▶ [Task item]:
Output every entry below word for word, minus the images.

——

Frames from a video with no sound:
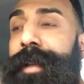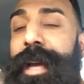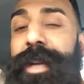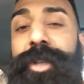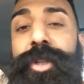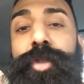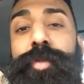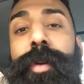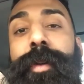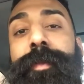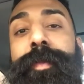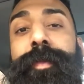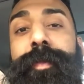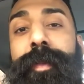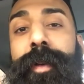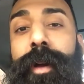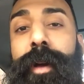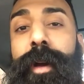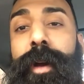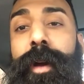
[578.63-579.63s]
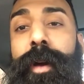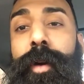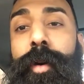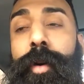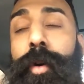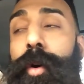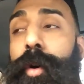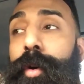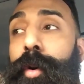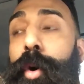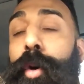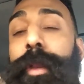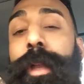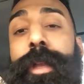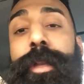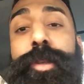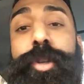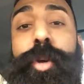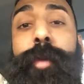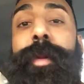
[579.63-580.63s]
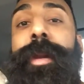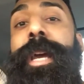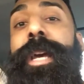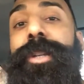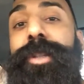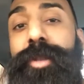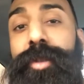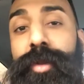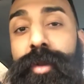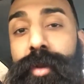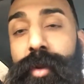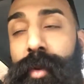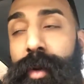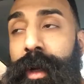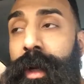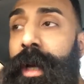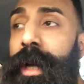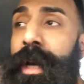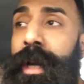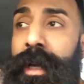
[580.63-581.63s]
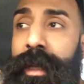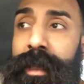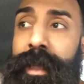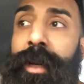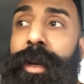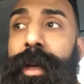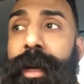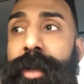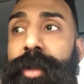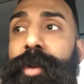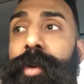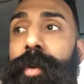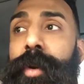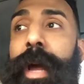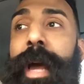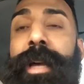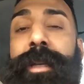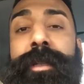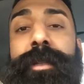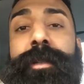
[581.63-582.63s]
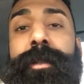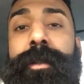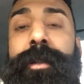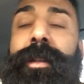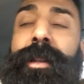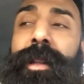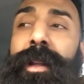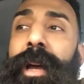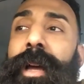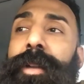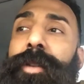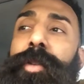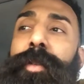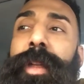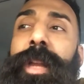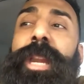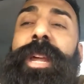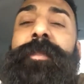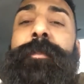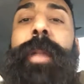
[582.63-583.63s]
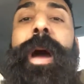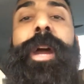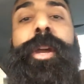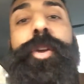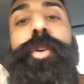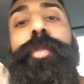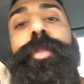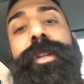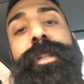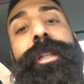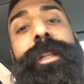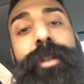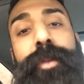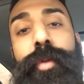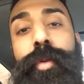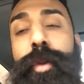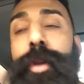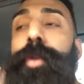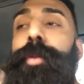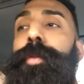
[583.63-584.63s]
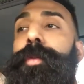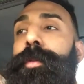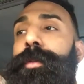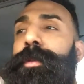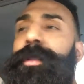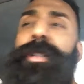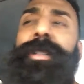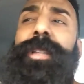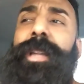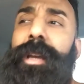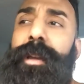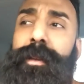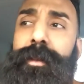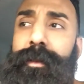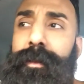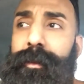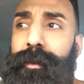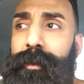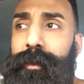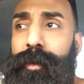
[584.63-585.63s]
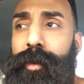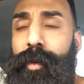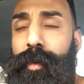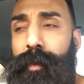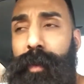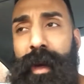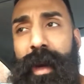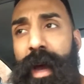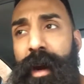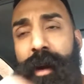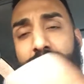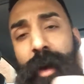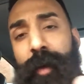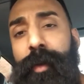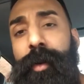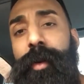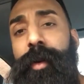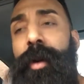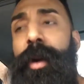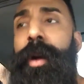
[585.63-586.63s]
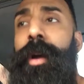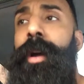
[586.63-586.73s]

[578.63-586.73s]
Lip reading: strength or the determination to do it. They look at you as, they live vicariously through you. Just like, a lot of other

——

▶ [Task result]:
Frames from a video with no sound:
[578.63-579.63s]
[579.63-580.63s]
[580.63-581.63s]
[581.63-582.63s]
[582.63-583.63s]
[583.63-584.63s]
[584.63-585.63s]
[585.63-586.63s]
[586.63-586.73s]

[578.63-586.73s]
Lip reading: strength or the determination to do it. They look at you as, they live vicariously through you. Just like, a lot of other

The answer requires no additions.